Denkbar ist aber auch eine Nebenstrecke der alten Salzstraße, die ohnehin über das damalige Christiansdorf (später Freiberg) führte und zum Pass bei Deutscheinsiedel führte. Diese damaligen Straßen wurden auf Wetterscheiden gebaut (also immer auf den jeweiligen Kämmen der Erhebungen) um so den dauerhaft aufgeweichten Wegen im Tal zu entgehen.
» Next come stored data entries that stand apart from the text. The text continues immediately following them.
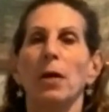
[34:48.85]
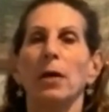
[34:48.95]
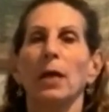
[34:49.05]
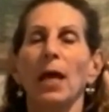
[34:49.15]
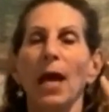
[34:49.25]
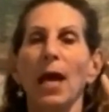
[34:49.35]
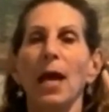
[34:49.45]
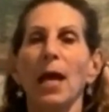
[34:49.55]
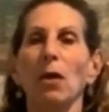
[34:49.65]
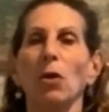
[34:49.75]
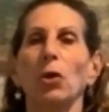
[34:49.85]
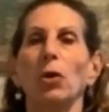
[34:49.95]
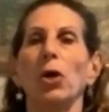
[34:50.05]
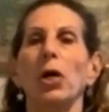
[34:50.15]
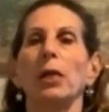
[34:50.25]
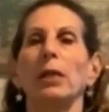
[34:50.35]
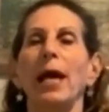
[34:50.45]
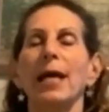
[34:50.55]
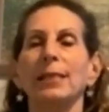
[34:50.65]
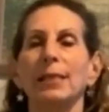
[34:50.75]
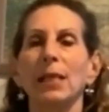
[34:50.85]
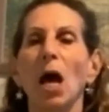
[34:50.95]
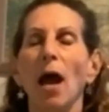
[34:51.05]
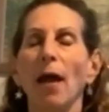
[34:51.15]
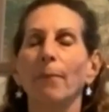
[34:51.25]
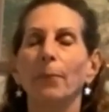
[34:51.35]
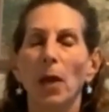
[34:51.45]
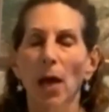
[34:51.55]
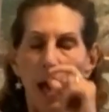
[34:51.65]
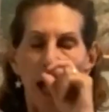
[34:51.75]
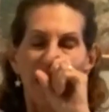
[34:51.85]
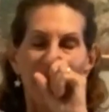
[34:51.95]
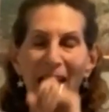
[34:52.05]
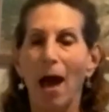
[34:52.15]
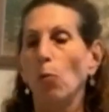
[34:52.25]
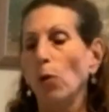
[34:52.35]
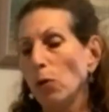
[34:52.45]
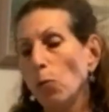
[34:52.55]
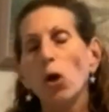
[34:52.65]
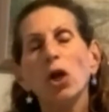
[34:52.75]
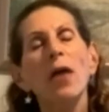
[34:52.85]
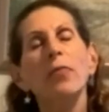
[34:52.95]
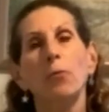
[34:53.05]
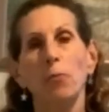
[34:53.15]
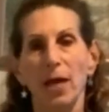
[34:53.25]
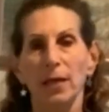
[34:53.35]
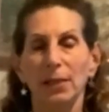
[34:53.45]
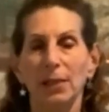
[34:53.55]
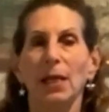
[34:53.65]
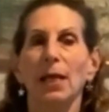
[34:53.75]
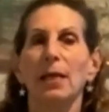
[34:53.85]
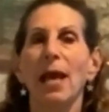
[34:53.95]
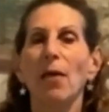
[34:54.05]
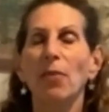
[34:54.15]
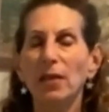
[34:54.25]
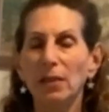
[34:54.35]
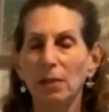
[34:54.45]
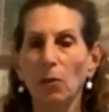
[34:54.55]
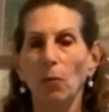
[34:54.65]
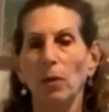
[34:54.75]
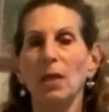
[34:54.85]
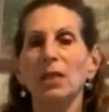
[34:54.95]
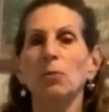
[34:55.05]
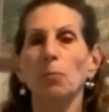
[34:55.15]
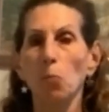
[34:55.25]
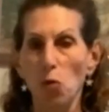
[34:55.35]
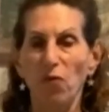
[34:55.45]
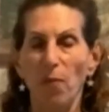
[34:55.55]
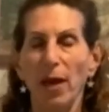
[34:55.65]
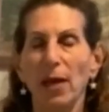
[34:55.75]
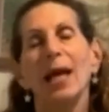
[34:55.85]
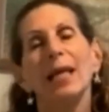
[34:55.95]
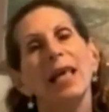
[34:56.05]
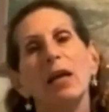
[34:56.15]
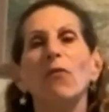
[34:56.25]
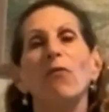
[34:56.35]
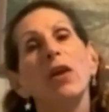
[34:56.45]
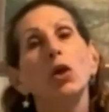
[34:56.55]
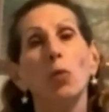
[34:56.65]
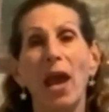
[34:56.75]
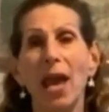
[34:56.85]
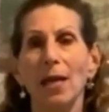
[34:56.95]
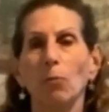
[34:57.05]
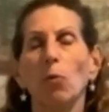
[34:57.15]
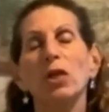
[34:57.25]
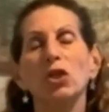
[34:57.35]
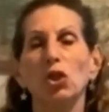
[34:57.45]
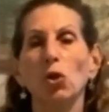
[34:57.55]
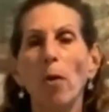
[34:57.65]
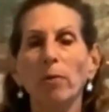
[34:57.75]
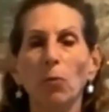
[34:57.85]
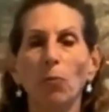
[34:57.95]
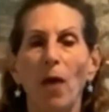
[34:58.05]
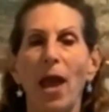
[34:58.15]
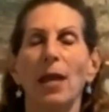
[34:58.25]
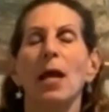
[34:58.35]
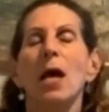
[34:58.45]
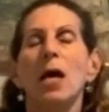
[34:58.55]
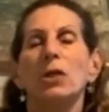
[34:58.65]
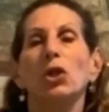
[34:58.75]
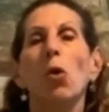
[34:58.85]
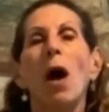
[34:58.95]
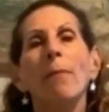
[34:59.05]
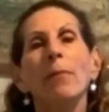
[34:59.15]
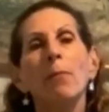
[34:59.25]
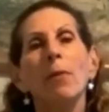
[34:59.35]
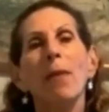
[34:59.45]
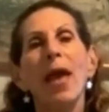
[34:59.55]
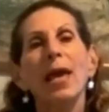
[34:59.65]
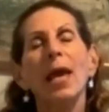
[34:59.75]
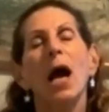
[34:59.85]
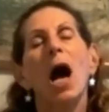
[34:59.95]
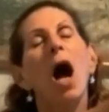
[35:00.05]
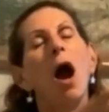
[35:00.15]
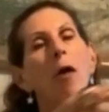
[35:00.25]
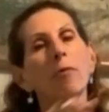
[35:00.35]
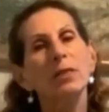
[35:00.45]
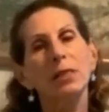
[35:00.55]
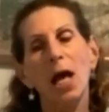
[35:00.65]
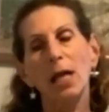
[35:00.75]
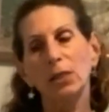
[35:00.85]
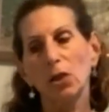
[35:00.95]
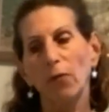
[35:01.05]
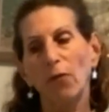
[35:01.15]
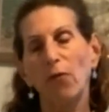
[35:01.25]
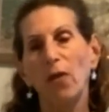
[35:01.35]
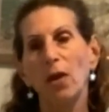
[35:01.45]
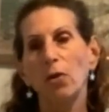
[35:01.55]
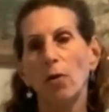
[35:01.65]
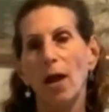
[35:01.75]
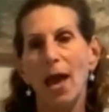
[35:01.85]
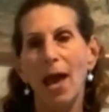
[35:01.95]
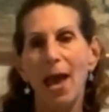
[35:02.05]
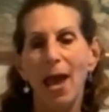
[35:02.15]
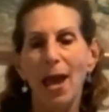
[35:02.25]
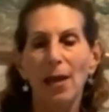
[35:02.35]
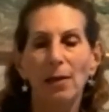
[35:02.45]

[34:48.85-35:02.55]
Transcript: Okay, good, last time. Now, we're going to work on the wrist. Now, this movement is like a figure 8. We're going to start at the right. So I'm going to be making a horizontal figure 8.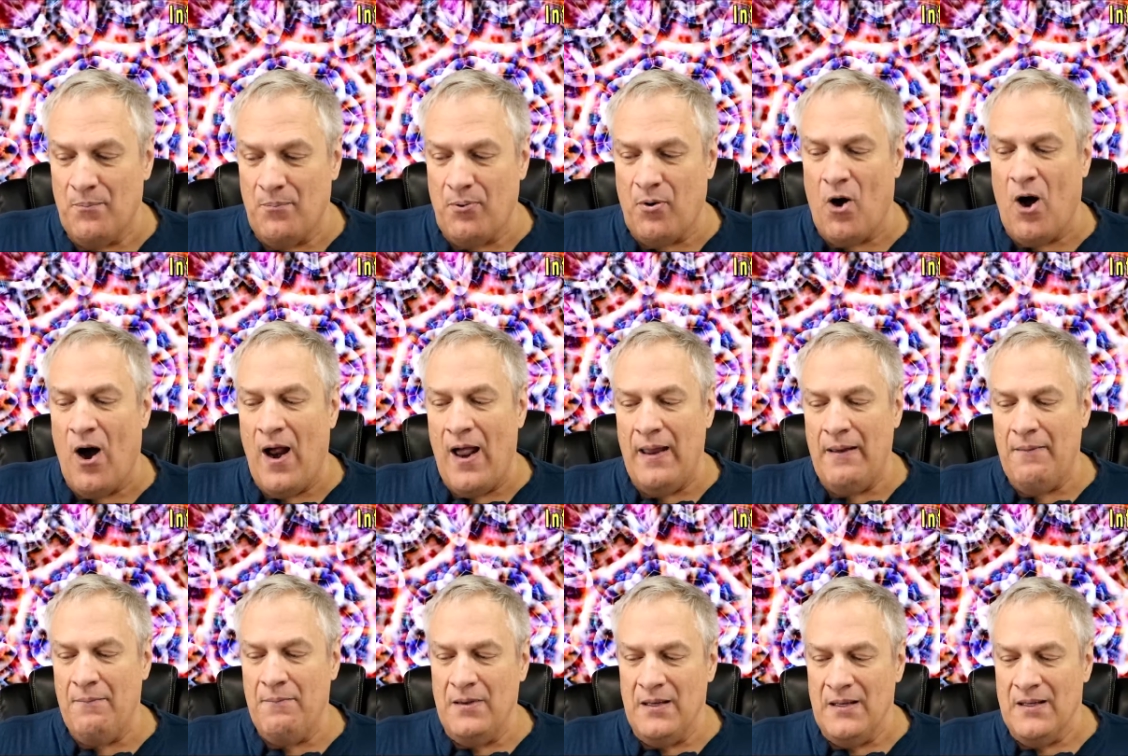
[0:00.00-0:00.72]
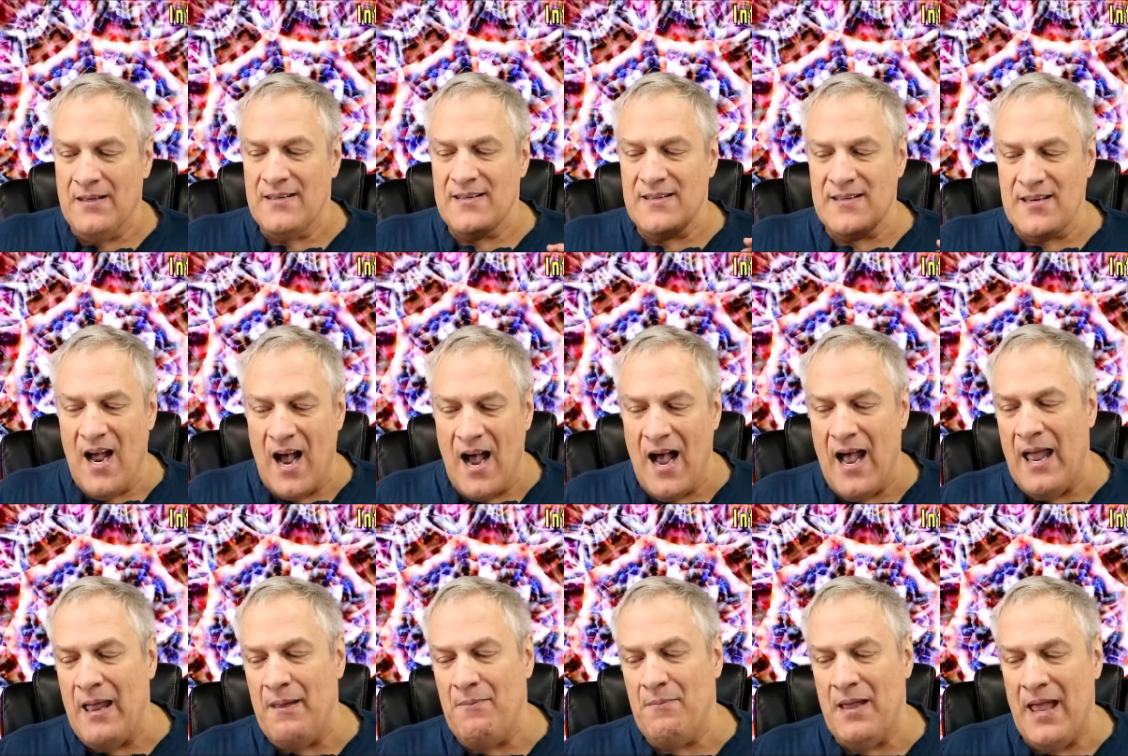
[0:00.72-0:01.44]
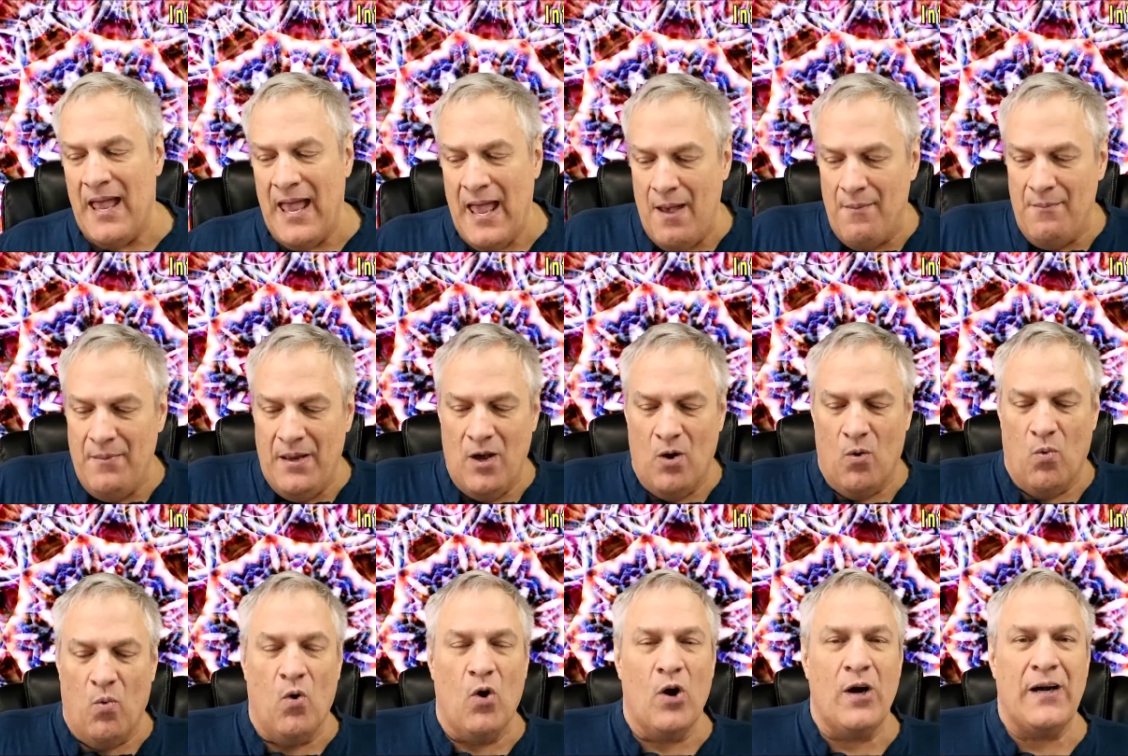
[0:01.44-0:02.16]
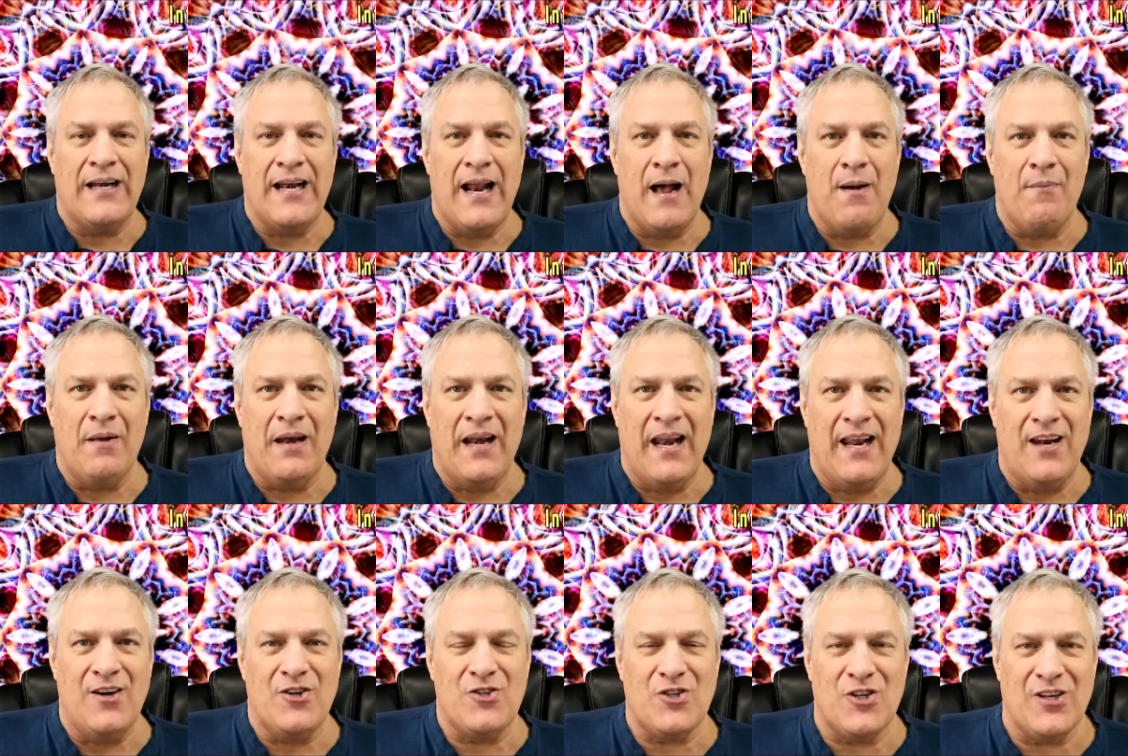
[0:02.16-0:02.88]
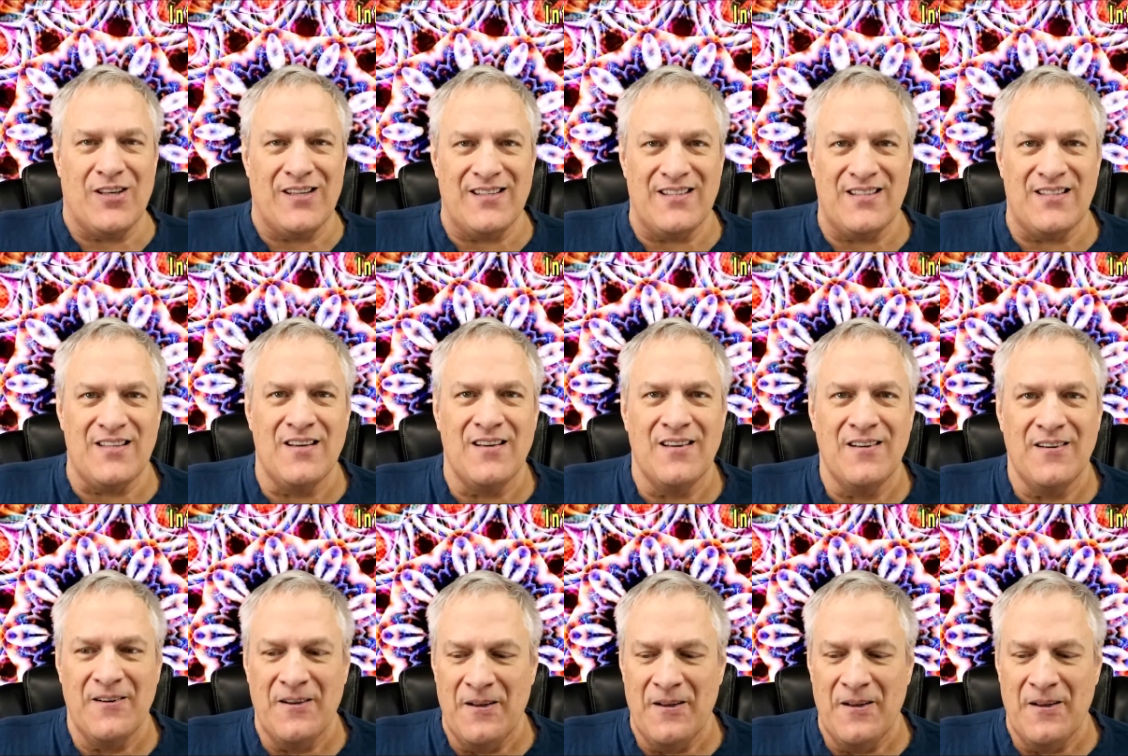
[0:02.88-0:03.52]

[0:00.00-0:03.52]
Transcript: Prime Time Emmy Award nominations.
In mehreren Chroniken findet man dennoch Aufzeichnungen über “bis zur Radtiefe ausgekerbte Wege” die dann natürlich irgendwann repariert bzw manuell ausgehoben werden mussten. (Daher übrigens auch der Begriff Hohlweg = ausgehöhlter Weg) Da die heutige B 101 bzw deren Verlauf zu diesem Zeitpunkt noch nicht existierte, führte der damalige Weg über die Höhe von Himmelsfürst - Gahlenz (Modellflugplatz) zur Lichte bei Großhartmannsdorf. Das erste Rittergut in Ober-Langenau soll eine damalige Schutzstätte der Salzstraße gewesen sein. Es ist durchaus denkbar, daß bei Reparaturarbeiten (mechanisches ausheben der Spuren) Silber (oder anderes Erz) gefunden wurde. Diese Hypothese ergibt auch Sinn, wird aber weder durch Jahreszahlen noch irgendwelche Akten gestützt. Im günstigsten Fall kann diese Hypothese aber mit der oben genannten Variante zeitlich zusammen treffen? Da die Salzstraße aber insgesamt etwa 2000 Jahre alt ist, kann man hier aber auch träumen und sich den wildesten Phantasien hingeben.
Unabhängig davon, ob eine dieser Hypothesen gerechtfertigt ist oder nicht ergibt sich noch ein anderer Fakt. Auf einigen sehr alten Zeichnungen sind im näheren Umfeld des Schachtes mehrere kleinere Gruben eingezeichnet. Dies ist für die Zeit kurz vor 1600 durchaus real. Wer diese Zeichnungen aber genau betrachtet, der findet darauf auch schon einige größere Halden, was zum nachdenken anregt. Wenn also bereits 1590 zur Planung des Kunstgrabens Halden im Gelände waren und der Graben diese geschickt umgeht, dann spricht dies für tatsächlich vorhandenen Altbergbau. Unbeantwortet bleibt aber auch hier, wie alt die Halden ursprünglich sind und von wann sie stammen. Da dies nicht im Ansatz bekannt ist, hilft hier auch das rechnen mit den 5 cm pro Woche nicht weiter. Allen ist aber wieder ein Punkt gemeinsam: die Nähe zur damaligen Straße!
Egal ob das jetzt alles so passt oder nicht! Für Biertischgespräche ist es durchaus eine Grundlage.
Und nochmals der Hinweis, alles ist weder belegt noch irgendwie recherchierbar! Es sind einfach nur Hypothesen !
Einen klaren Beweis gibt es derzeit nicht bzw. mir ist keiner bekannt. Was nach dem heutigen Stand der Geschichtsforschung aber nicht heißt, dass das nicht irgendwann anders wird?